[ih] When did "32" bits for IP register as "not enough"?
Joe Touch
touch at strayalpha.com
Wed Feb 13 21:07:05 PST 2019
> On Feb 13, 2019, at 6:12 PM, Jack Haverty <jack at 3kitty.org> wrote:
>
> …
>
> E.G., the "Multi-homed Host" problem - namely how do you deal with a
> user computer attached to more than one network.
See below. Unsurprisingly, it involves a router inside the end “host”.
> Does it have two IP
> addresses?
Yes, and more for the internal virtual router.
> Can it effectively use both network ports at the same time?

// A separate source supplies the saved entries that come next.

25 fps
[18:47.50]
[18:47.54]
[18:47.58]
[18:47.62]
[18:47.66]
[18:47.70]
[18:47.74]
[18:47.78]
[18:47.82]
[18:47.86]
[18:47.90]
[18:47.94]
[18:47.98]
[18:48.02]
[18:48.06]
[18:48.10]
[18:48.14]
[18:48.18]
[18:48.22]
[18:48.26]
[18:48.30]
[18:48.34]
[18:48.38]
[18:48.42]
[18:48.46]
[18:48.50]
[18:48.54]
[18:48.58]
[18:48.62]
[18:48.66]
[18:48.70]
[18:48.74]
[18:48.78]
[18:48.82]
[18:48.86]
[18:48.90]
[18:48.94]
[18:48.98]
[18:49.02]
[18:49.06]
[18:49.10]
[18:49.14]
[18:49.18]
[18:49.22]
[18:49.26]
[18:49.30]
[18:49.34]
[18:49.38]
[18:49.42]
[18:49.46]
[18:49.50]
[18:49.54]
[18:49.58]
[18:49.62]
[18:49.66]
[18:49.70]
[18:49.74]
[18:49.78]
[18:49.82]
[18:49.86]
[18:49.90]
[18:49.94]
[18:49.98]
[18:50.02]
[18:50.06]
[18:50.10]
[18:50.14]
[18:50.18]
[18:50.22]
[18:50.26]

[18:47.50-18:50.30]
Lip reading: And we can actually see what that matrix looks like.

Yes, with “policy routing”.
> Can it be constrained to not act as a gateway?
Yes.
> ...
>
> I haven't been involved for a while, but I wonder if those outstanding
> problems have been solved, perhaps in IPV6.

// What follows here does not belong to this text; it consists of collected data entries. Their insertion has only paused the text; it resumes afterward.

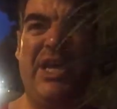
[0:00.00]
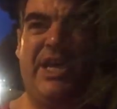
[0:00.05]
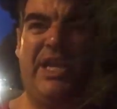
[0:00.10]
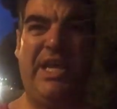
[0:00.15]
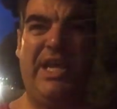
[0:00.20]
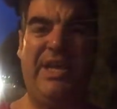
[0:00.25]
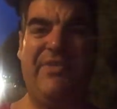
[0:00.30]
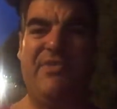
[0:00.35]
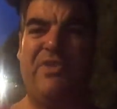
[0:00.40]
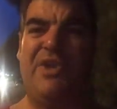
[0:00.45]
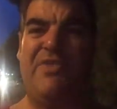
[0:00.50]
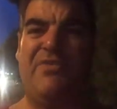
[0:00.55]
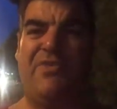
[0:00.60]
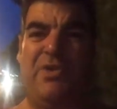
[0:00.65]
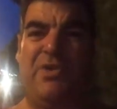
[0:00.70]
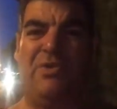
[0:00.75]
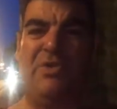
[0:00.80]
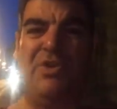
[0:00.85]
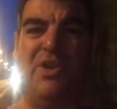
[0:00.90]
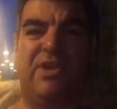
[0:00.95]
if
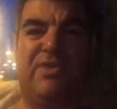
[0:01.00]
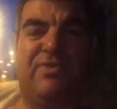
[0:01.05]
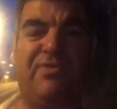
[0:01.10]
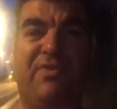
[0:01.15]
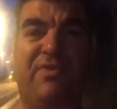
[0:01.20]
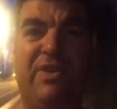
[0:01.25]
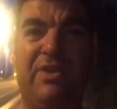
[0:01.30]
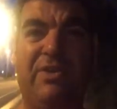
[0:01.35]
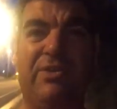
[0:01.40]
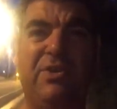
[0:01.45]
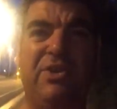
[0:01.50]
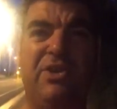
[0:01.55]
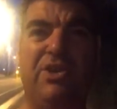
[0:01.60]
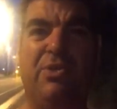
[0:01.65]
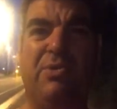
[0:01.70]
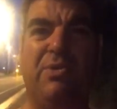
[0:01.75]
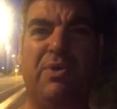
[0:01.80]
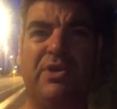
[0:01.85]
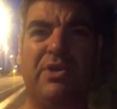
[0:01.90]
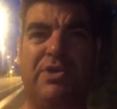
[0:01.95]
you just feel that
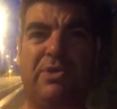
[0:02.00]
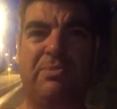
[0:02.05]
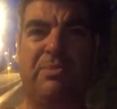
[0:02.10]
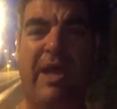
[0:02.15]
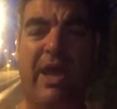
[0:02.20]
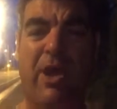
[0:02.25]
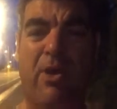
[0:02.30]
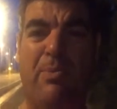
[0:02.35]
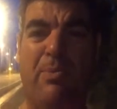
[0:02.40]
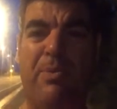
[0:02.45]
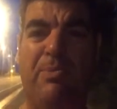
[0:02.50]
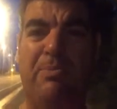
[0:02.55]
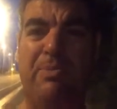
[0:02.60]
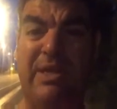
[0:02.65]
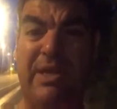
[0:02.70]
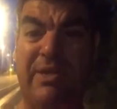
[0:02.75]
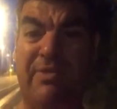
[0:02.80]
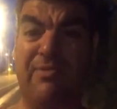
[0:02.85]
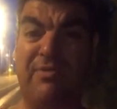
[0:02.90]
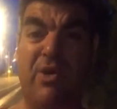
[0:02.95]
you want to help and
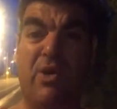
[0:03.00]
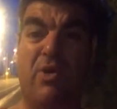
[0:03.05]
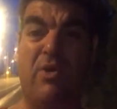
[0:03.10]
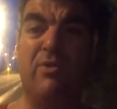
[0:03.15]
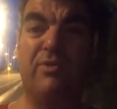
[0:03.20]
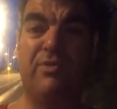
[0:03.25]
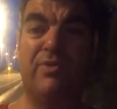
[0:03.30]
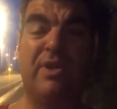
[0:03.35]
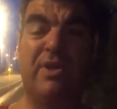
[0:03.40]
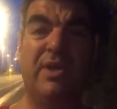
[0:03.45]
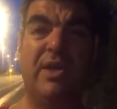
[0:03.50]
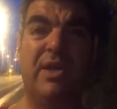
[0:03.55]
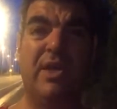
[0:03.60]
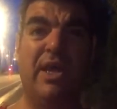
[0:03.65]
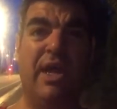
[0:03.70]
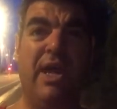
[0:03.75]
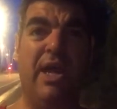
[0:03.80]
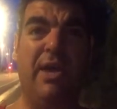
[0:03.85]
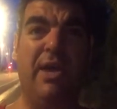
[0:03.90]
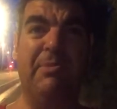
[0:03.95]
be involved,
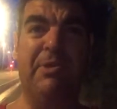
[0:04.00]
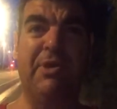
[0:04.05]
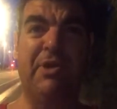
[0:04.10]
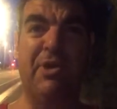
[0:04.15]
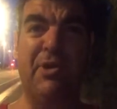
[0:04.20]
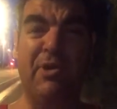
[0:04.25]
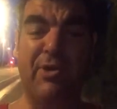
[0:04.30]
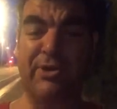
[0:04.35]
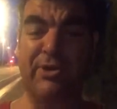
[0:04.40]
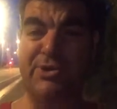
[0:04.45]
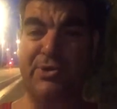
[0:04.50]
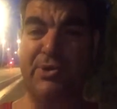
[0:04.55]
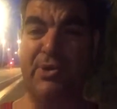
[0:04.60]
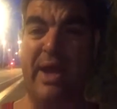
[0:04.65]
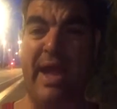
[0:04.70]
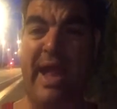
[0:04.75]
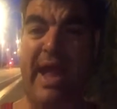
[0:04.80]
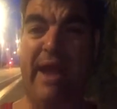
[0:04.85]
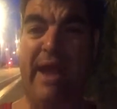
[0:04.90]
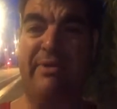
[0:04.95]
and I'm not sure
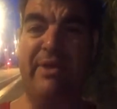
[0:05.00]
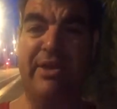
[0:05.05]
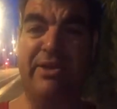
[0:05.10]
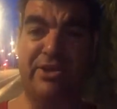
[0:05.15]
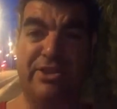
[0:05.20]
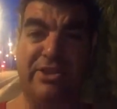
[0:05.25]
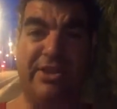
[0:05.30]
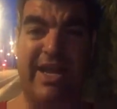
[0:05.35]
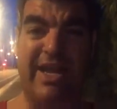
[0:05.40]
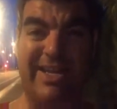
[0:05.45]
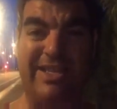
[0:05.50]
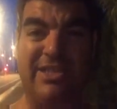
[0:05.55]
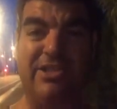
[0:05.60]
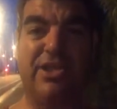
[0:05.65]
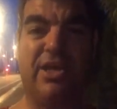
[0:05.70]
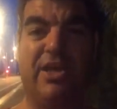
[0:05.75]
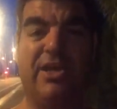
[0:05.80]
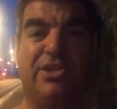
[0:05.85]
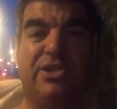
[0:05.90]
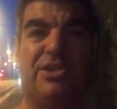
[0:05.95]
how, then just get in
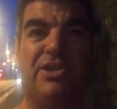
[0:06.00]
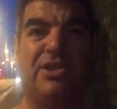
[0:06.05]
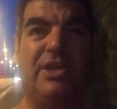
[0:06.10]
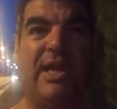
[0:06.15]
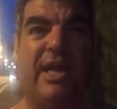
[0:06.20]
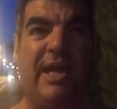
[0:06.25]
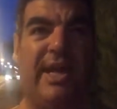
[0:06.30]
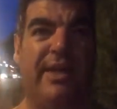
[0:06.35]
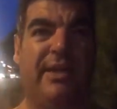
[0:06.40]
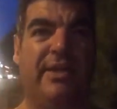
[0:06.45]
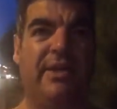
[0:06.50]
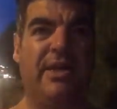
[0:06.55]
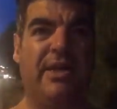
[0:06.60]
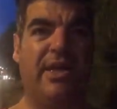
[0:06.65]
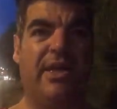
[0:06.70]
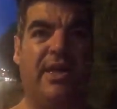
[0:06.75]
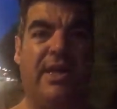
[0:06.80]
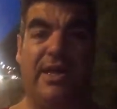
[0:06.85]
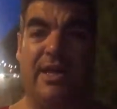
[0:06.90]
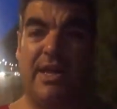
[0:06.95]
touch and
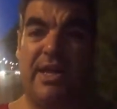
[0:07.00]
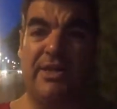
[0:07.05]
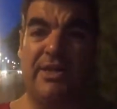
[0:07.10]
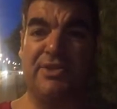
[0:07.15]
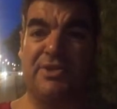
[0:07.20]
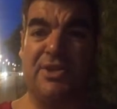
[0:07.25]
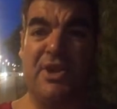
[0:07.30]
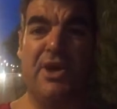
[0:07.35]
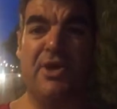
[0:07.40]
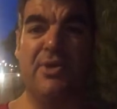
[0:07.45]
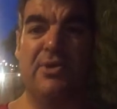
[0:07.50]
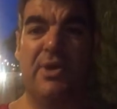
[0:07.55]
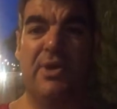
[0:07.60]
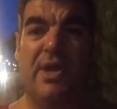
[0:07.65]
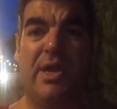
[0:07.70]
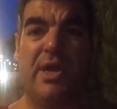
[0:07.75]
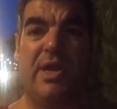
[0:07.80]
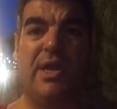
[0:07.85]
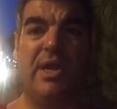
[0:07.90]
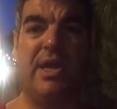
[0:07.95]
let us know,
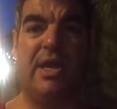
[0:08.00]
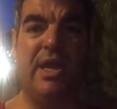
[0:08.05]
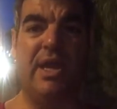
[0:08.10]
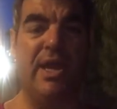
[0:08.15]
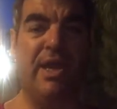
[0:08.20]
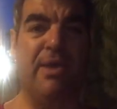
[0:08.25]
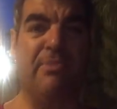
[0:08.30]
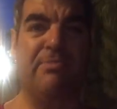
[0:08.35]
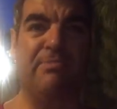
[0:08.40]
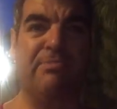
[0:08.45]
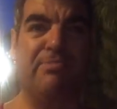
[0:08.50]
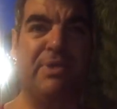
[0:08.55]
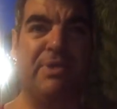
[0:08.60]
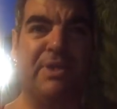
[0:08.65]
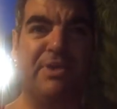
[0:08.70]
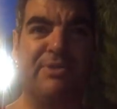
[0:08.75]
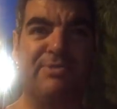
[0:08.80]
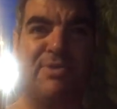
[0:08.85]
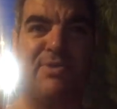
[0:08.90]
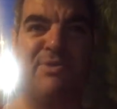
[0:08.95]

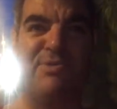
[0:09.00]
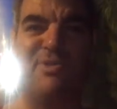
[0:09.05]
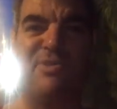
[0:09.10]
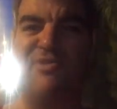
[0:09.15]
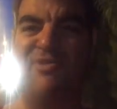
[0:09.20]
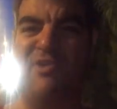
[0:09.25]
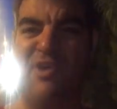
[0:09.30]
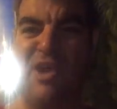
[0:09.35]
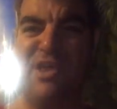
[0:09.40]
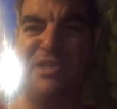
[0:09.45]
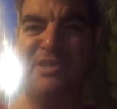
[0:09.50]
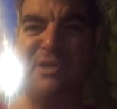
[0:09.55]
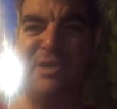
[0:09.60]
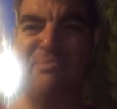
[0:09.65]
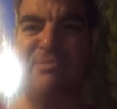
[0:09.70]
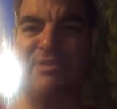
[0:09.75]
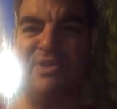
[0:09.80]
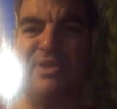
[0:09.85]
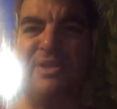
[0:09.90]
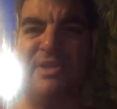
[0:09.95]
because we'll find
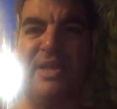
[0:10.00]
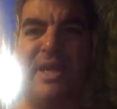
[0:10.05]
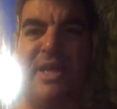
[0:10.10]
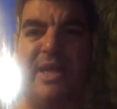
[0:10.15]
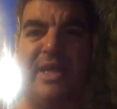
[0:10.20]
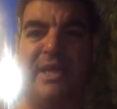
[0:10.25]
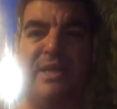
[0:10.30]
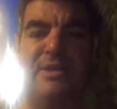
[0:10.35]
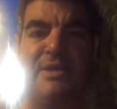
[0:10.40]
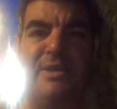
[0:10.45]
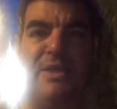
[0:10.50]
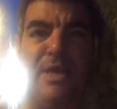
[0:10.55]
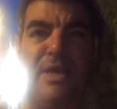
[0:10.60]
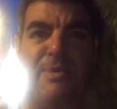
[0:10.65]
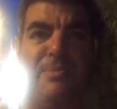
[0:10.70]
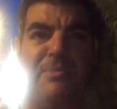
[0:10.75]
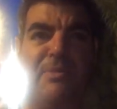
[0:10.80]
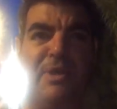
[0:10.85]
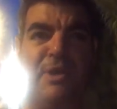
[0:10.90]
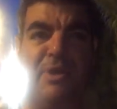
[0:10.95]
something, and
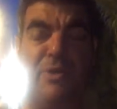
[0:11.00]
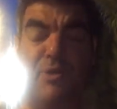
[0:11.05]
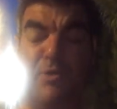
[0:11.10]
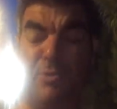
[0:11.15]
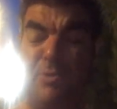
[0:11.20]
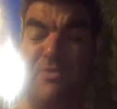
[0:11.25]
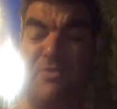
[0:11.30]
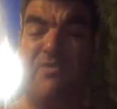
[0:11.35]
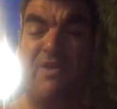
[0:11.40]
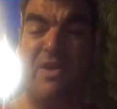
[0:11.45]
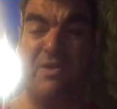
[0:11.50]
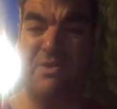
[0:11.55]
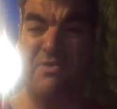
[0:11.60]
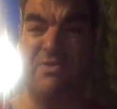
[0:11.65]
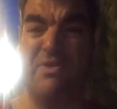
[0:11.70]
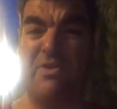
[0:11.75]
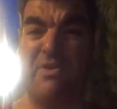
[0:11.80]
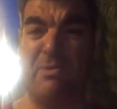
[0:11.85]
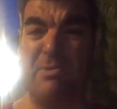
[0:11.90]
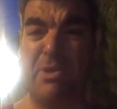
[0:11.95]
it'll all be
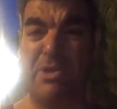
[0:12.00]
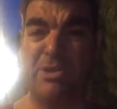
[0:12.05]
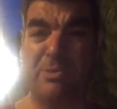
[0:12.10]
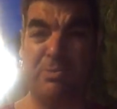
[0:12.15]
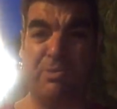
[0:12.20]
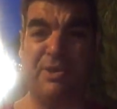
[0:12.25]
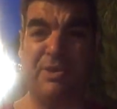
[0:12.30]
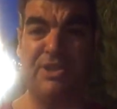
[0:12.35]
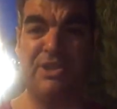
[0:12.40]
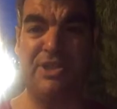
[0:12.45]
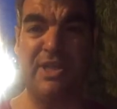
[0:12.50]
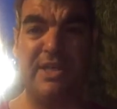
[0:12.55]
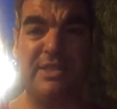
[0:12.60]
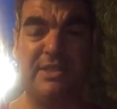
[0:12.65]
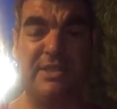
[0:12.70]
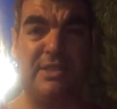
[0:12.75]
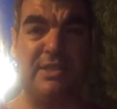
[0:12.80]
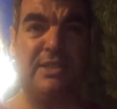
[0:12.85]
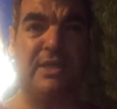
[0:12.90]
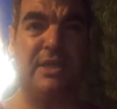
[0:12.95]
very much
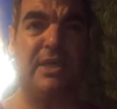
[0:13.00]
appreciated.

We experienced this problem in the mid 90s when trying to deploy a somewhat unreliable prototype “gigabit LAN” for operational use. We wanted division-wide participation, but not to interfere with use if (when) the links failed. That included avoiding renumbering impact on long-lived TCP connections (notably telnet logins), NTP (which we couldn’t restart on new addresses without affecting running programs using disk-based files), etc.
Our solution is documented here, and became part of the basis of our understanding of the nuances of overlay networks in the X-Bone project:
Touch, J; Faber, T: Dynamic Host Routing for Production Use of Developmental Networks <>. In: ICNP, pp. 285-292, IEEE, 1997.